→ THE PROBLEM
Reproduce all the lines below exactly and omit the images.

::::::::::

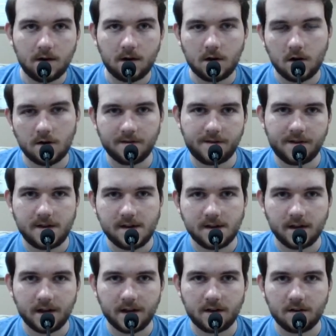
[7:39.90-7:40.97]
earthy,
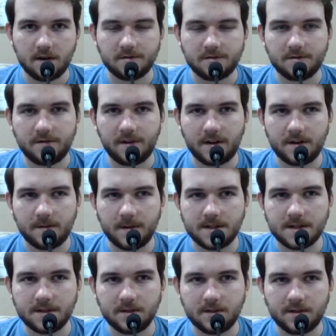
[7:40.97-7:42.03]
like Earth
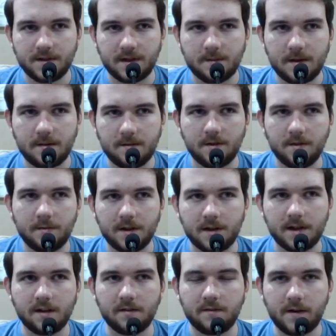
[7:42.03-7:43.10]
Vellumental, and then maybe there'll be
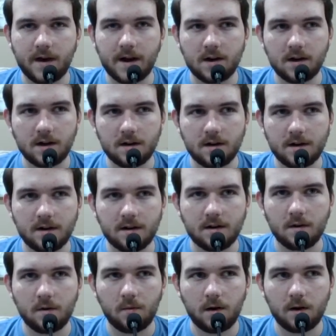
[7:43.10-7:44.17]
like a fire area
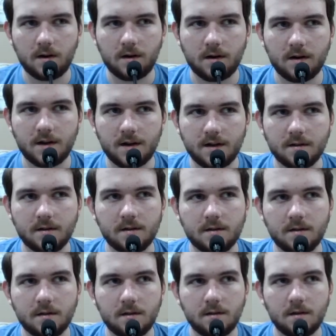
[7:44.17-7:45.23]
or a water area.
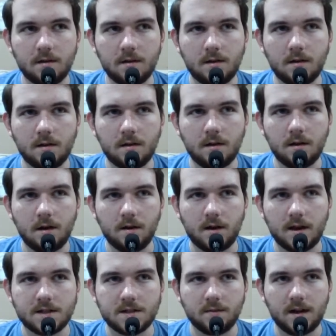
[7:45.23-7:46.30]

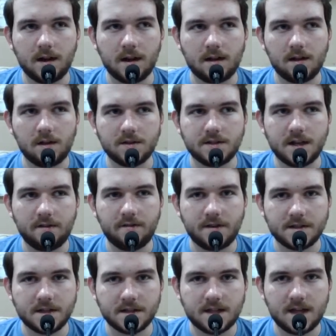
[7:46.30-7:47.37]
Okay, so we got to close off
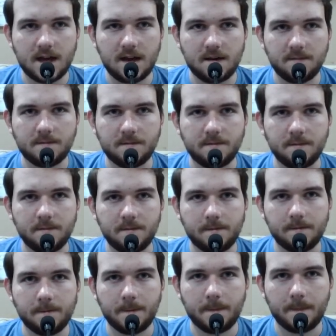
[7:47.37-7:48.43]
his escape
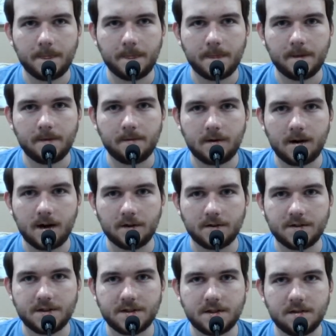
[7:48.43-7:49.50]

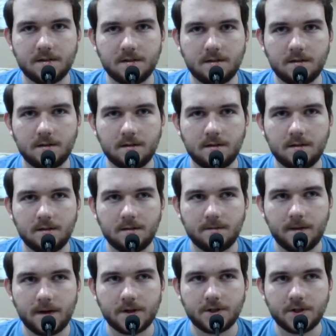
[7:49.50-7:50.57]
routes
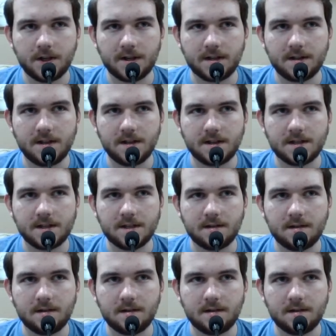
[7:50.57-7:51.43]
by shutting these.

::::::::::

→ REPLY TO THE TASK
[7:39.90-7:40.97]
earthy,
[7:40.97-7:42.03]
like Earth
[7:42.03-7:43.10]
Vellumental, and then maybe there'll be
[7:43.10-7:44.17]
like a fire area
[7:44.17-7:45.23]
or a water area.
[7:45.23-7:46.30]

[7:46.30-7:47.37]
Okay, so we got to close off
[7:47.37-7:48.43]
his escape
[7:48.43-7:49.50]

[7:49.50-7:50.57]
routes
[7:50.57-7:51.43]
by shutting these.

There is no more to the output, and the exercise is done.